**Stored data entries:**
#####

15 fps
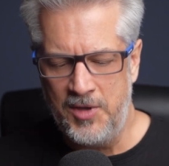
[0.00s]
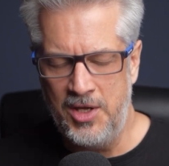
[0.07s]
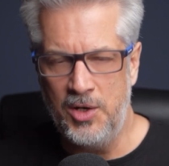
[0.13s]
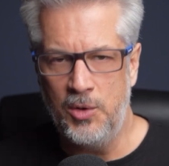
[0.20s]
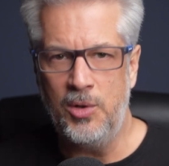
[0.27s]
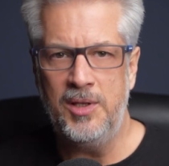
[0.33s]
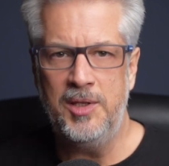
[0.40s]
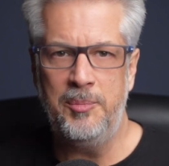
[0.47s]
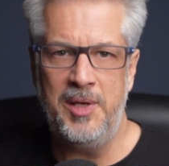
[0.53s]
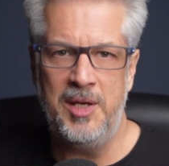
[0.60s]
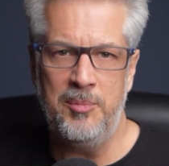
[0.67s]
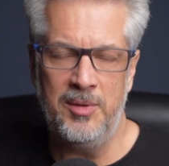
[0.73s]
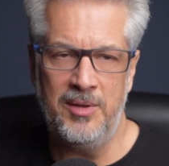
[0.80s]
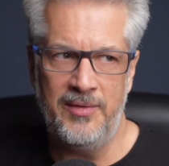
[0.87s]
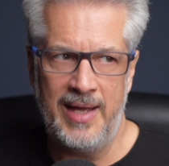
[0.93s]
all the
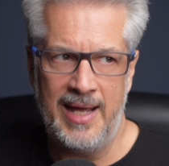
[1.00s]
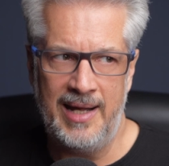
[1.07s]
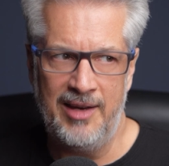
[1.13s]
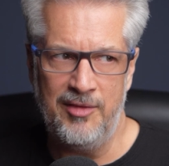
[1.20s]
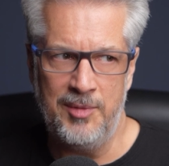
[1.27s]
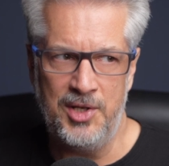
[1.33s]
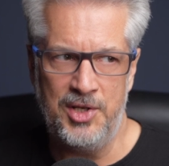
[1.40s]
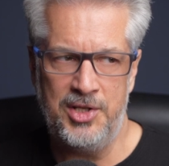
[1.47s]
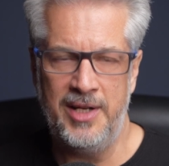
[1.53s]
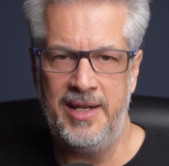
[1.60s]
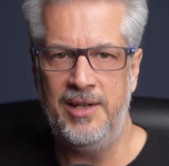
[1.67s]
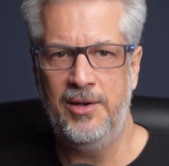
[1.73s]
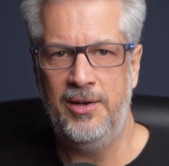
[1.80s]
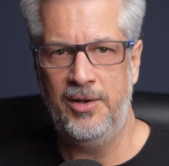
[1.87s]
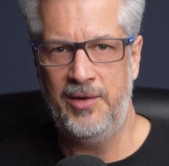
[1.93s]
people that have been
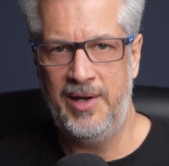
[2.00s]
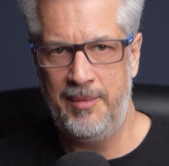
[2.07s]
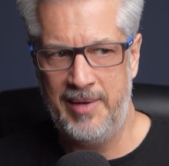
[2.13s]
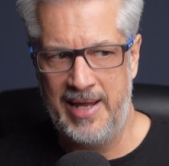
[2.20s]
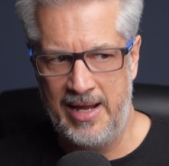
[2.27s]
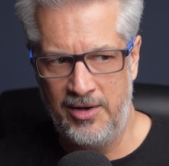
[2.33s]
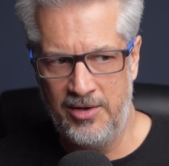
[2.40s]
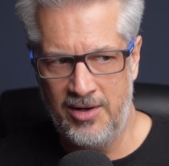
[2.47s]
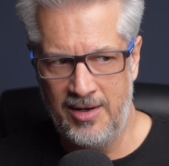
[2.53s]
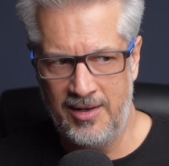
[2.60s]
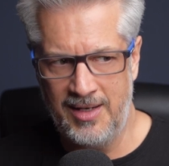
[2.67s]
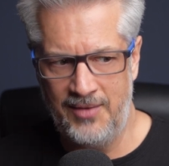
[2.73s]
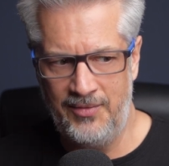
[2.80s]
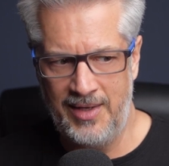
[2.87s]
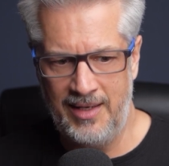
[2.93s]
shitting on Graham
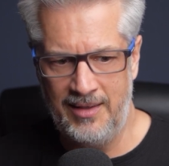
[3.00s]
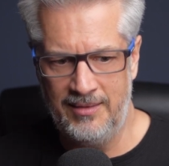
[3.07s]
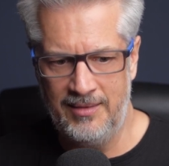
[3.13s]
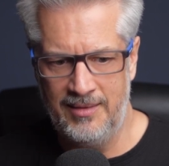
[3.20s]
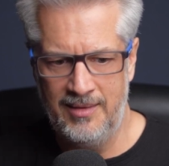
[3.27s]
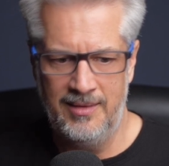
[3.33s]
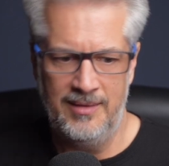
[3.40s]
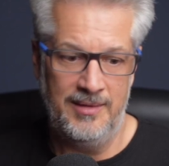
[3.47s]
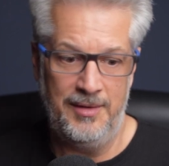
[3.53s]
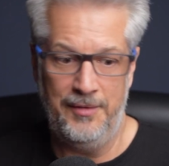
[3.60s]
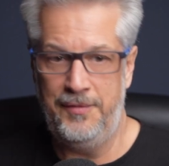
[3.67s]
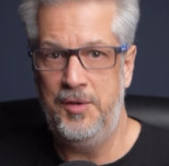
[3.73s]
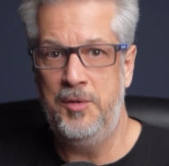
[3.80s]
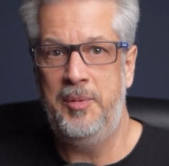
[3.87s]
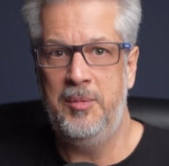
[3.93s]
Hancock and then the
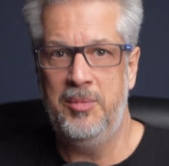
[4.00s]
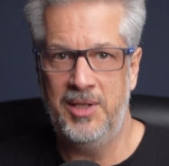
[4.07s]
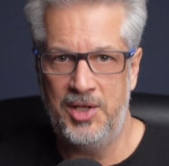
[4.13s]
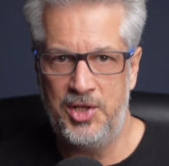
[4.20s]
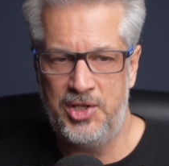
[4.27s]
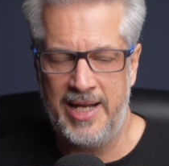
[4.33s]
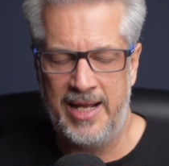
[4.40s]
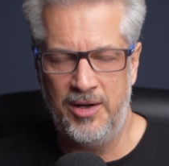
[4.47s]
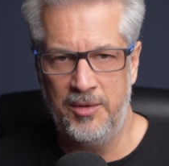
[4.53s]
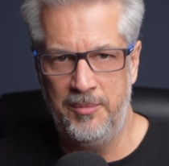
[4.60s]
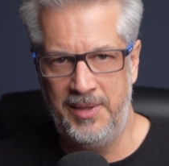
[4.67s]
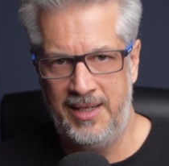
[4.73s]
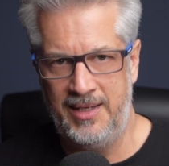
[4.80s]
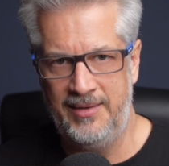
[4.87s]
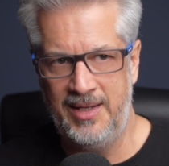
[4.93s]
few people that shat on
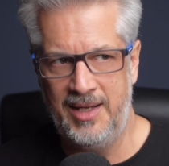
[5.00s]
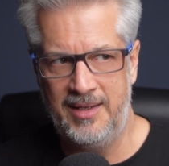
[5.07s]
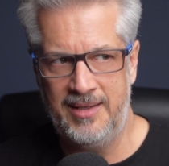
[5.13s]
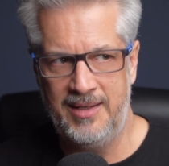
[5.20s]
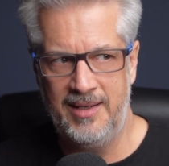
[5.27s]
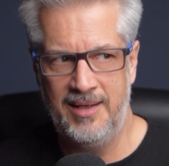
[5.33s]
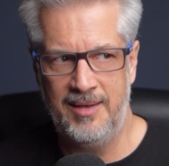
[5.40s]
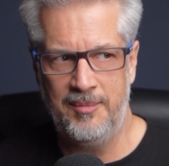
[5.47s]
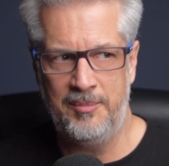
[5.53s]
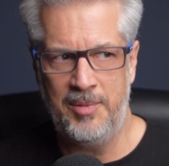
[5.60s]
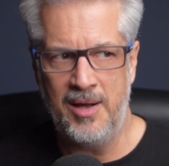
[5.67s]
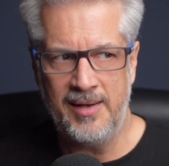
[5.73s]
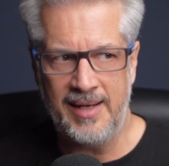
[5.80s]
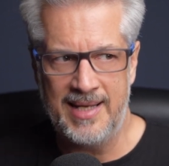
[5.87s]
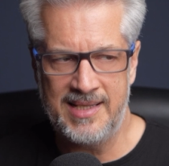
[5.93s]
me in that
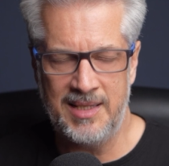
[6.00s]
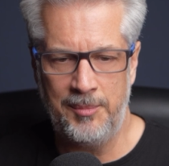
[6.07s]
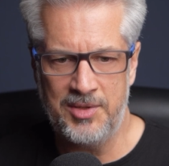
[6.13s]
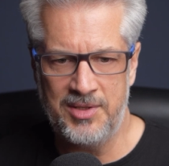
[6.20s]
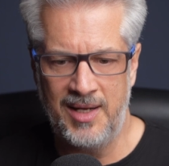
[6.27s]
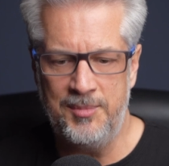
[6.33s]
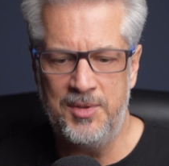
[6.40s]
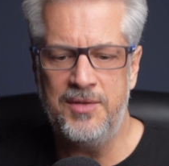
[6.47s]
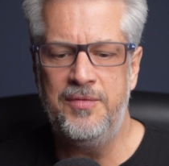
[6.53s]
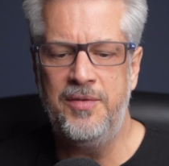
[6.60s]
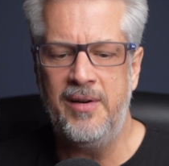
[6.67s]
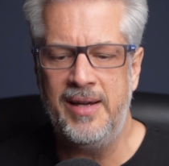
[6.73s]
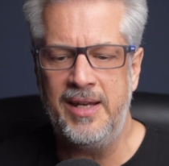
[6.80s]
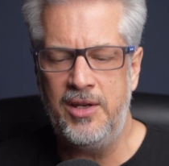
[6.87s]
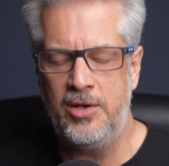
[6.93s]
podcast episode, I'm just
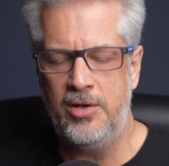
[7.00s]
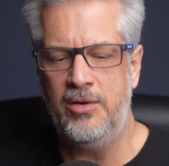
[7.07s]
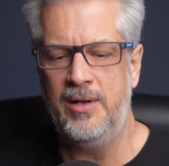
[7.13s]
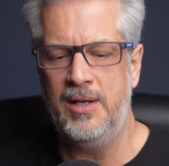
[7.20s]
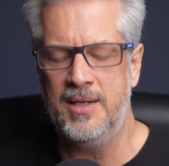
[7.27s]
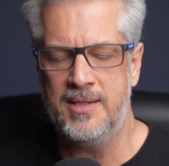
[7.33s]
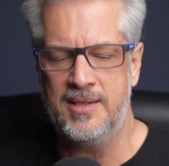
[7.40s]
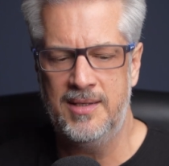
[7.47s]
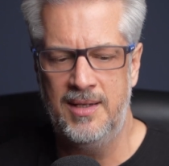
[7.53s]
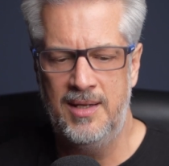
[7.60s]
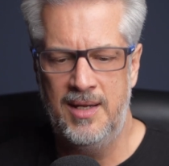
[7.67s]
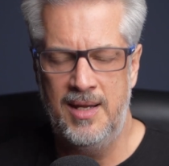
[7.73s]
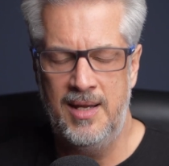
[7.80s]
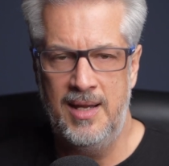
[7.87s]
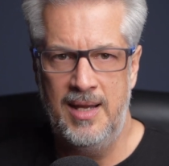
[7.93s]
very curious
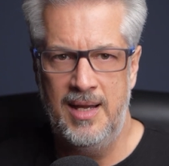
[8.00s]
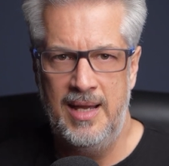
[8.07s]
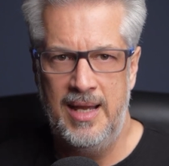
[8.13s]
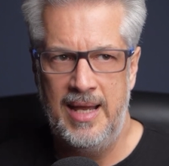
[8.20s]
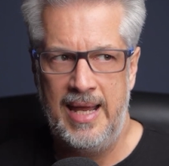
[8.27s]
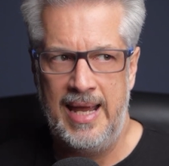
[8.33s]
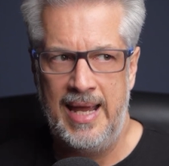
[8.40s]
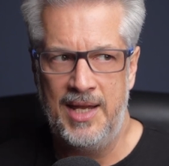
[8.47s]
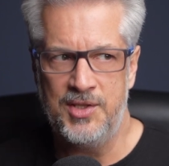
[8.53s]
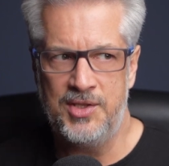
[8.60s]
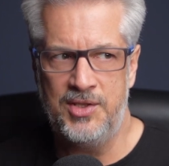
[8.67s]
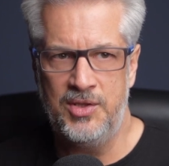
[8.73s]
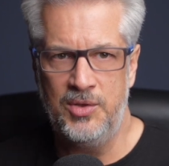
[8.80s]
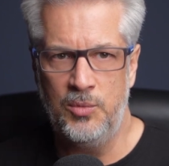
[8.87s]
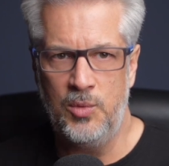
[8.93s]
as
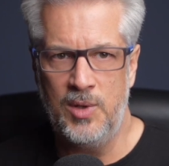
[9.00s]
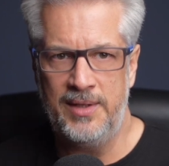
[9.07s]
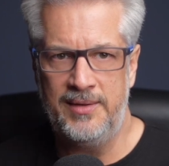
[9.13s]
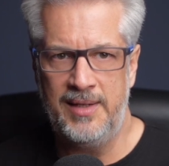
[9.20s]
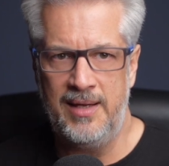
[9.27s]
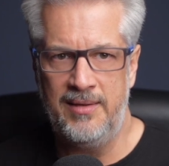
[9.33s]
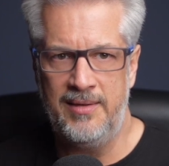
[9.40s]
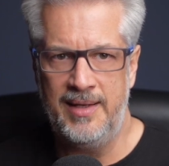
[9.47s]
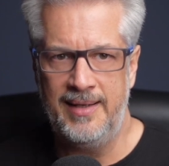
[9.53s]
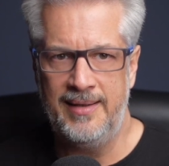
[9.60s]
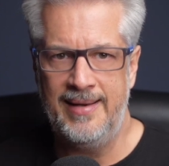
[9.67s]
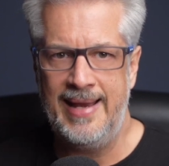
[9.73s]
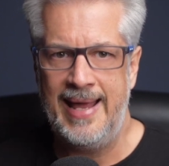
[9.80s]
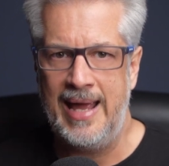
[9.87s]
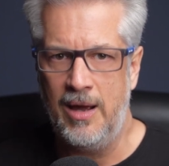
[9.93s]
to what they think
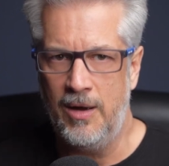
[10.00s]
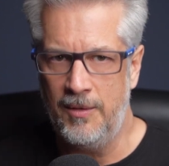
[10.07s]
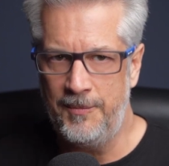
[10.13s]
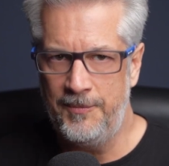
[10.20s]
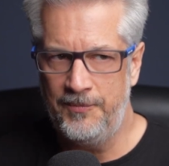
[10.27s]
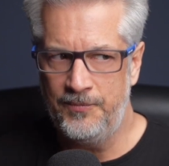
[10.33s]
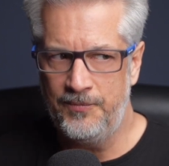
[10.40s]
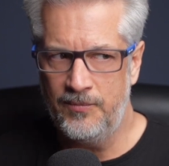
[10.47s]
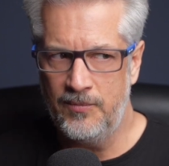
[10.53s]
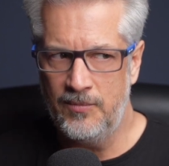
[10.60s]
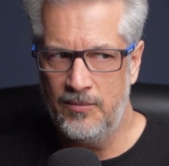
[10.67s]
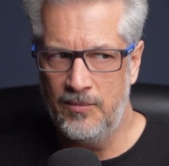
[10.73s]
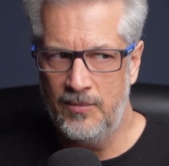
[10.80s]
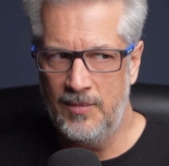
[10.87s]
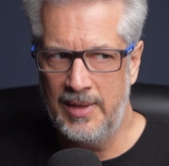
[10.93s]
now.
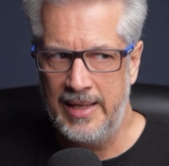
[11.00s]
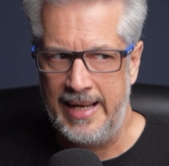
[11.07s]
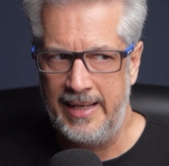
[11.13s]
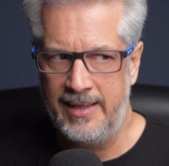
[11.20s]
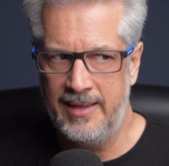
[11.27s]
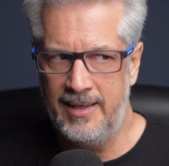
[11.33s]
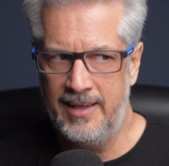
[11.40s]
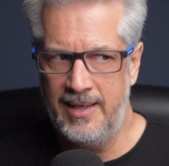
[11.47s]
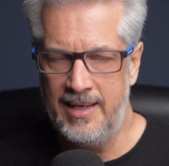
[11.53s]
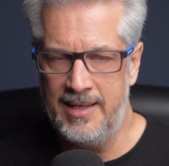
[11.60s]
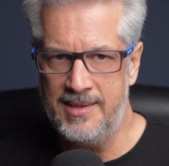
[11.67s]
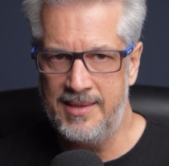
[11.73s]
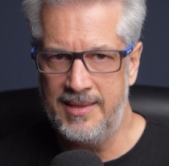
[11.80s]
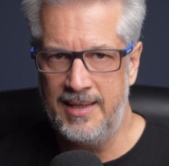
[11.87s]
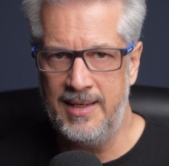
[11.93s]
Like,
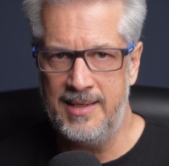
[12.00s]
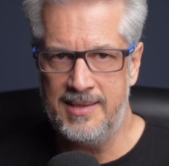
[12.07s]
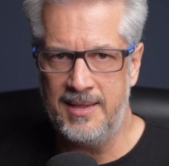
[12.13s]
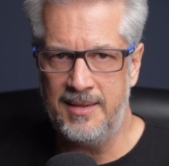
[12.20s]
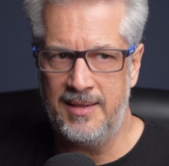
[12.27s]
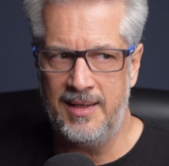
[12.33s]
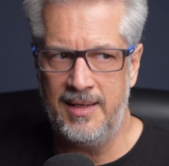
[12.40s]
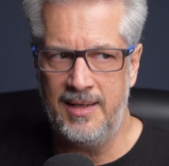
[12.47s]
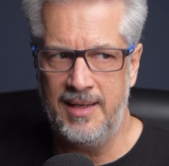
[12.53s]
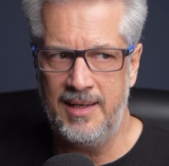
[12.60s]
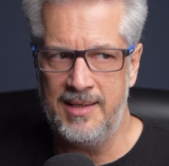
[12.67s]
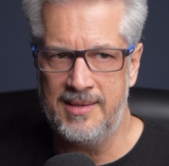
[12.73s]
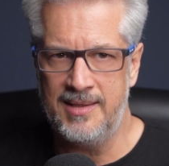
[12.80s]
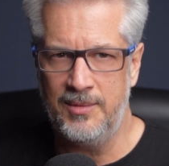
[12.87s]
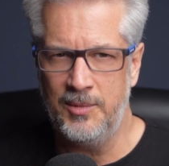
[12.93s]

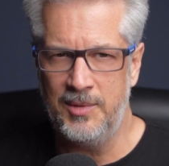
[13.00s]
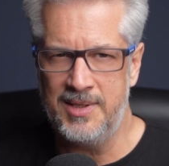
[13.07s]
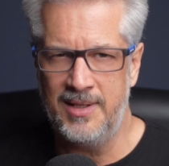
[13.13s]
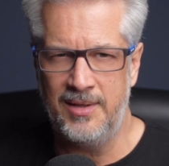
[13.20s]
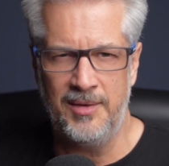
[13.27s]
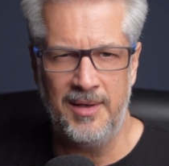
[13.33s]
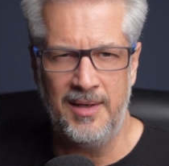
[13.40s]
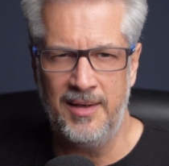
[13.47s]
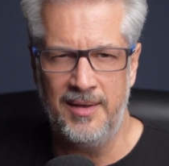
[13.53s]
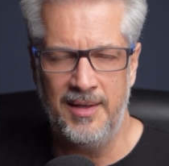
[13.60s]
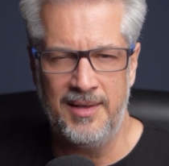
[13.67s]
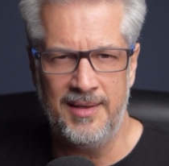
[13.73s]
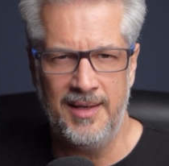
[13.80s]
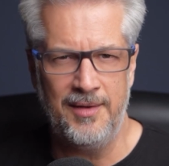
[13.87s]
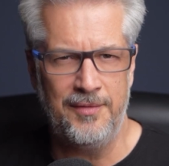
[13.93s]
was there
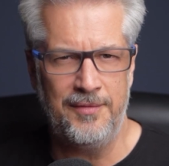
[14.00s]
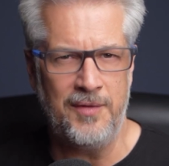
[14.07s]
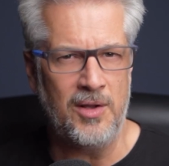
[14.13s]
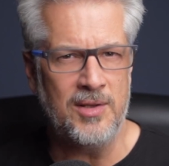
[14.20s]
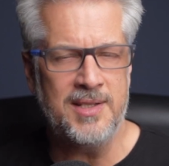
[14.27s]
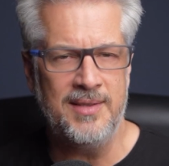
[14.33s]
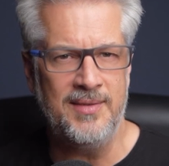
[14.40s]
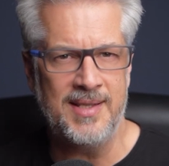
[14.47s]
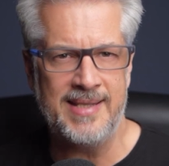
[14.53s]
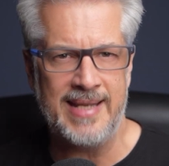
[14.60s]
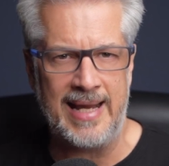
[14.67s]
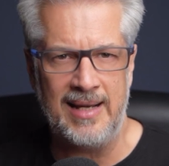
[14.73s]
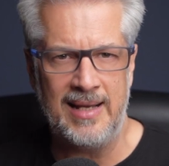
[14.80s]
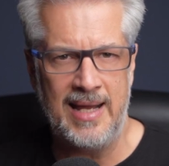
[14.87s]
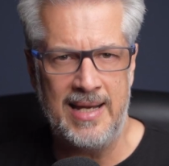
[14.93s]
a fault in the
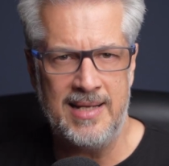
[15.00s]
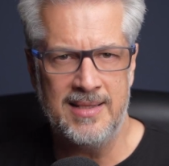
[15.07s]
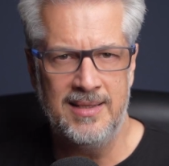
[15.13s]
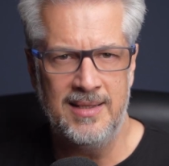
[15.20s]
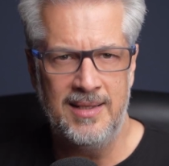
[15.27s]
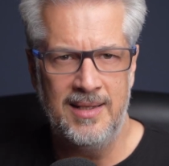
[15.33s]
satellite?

#####

**Work request:** Reproduce every line above exactly, pictures excluded.

**Answer space:**
15 fps
[0.00s]
[0.07s]
[0.13s]
[0.20s]
[0.27s]
[0.33s]
[0.40s]
[0.47s]
[0.53s]
[0.60s]
[0.67s]
[0.73s]
[0.80s]
[0.87s]
[0.93s]
all the
[1.00s]
[1.07s]
[1.13s]
[1.20s]
[1.27s]
[1.33s]
[1.40s]
[1.47s]
[1.53s]
[1.60s]
[1.67s]
[1.73s]
[1.80s]
[1.87s]
[1.93s]
people that have been
[2.00s]
[2.07s]
[2.13s]
[2.20s]
[2.27s]
[2.33s]
[2.40s]
[2.47s]
[2.53s]
[2.60s]
[2.67s]
[2.73s]
[2.80s]
[2.87s]
[2.93s]
shitting on Graham
[3.00s]
[3.07s]
[3.13s]
[3.20s]
[3.27s]
[3.33s]
[3.40s]
[3.47s]
[3.53s]
[3.60s]
[3.67s]
[3.73s]
[3.80s]
[3.87s]
[3.93s]
Hancock and then the
[4.00s]
[4.07s]
[4.13s]
[4.20s]
[4.27s]
[4.33s]
[4.40s]
[4.47s]
[4.53s]
[4.60s]
[4.67s]
[4.73s]
[4.80s]
[4.87s]
[4.93s]
few people that shat on
[5.00s]
[5.07s]
[5.13s]
[5.20s]
[5.27s]
[5.33s]
[5.40s]
[5.47s]
[5.53s]
[5.60s]
[5.67s]
[5.73s]
[5.80s]
[5.87s]
[5.93s]
me in that
[6.00s]
[6.07s]
[6.13s]
[6.20s]
[6.27s]
[6.33s]
[6.40s]
[6.47s]
[6.53s]
[6.60s]
[6.67s]
[6.73s]
[6.80s]
[6.87s]
[6.93s]
podcast episode, I'm just
[7.00s]
[7.07s]
[7.13s]
[7.20s]
[7.27s]
[7.33s]
[7.40s]
[7.47s]
[7.53s]
[7.60s]
[7.67s]
[7.73s]
[7.80s]
[7.87s]
[7.93s]
very curious
[8.00s]
[8.07s]
[8.13s]
[8.20s]
[8.27s]
[8.33s]
[8.40s]
[8.47s]
[8.53s]
[8.60s]
[8.67s]
[8.73s]
[8.80s]
[8.87s]
[8.93s]
as
[9.00s]
[9.07s]
[9.13s]
[9.20s]
[9.27s]
[9.33s]
[9.40s]
[9.47s]
[9.53s]
[9.60s]
[9.67s]
[9.73s]
[9.80s]
[9.87s]
[9.93s]
to what they think
[10.00s]
[10.07s]
[10.13s]
[10.20s]
[10.27s]
[10.33s]
[10.40s]
[10.47s]
[10.53s]
[10.60s]
[10.67s]
[10.73s]
[10.80s]
[10.87s]
[10.93s]
now.
[11.00s]
[11.07s]
[11.13s]
[11.20s]
[11.27s]
[11.33s]
[11.40s]
[11.47s]
[11.53s]
[11.60s]
[11.67s]
[11.73s]
[11.80s]
[11.87s]
[11.93s]
Like,
[12.00s]
[12.07s]
[12.13s]
[12.20s]
[12.27s]
[12.33s]
[12.40s]
[12.47s]
[12.53s]
[12.60s]
[12.67s]
[12.73s]
[12.80s]
[12.87s]
[12.93s]

[13.00s]
[13.07s]
[13.13s]
[13.20s]
[13.27s]
[13.33s]
[13.40s]
[13.47s]
[13.53s]
[13.60s]
[13.67s]
[13.73s]
[13.80s]
[13.87s]
[13.93s]
was there
[14.00s]
[14.07s]
[14.13s]
[14.20s]
[14.27s]
[14.33s]
[14.40s]
[14.47s]
[14.53s]
[14.60s]
[14.67s]
[14.73s]
[14.80s]
[14.87s]
[14.93s]
a fault in the
[15.00s]
[15.07s]
[15.13s]
[15.20s]
[15.27s]
[15.33s]
satellite?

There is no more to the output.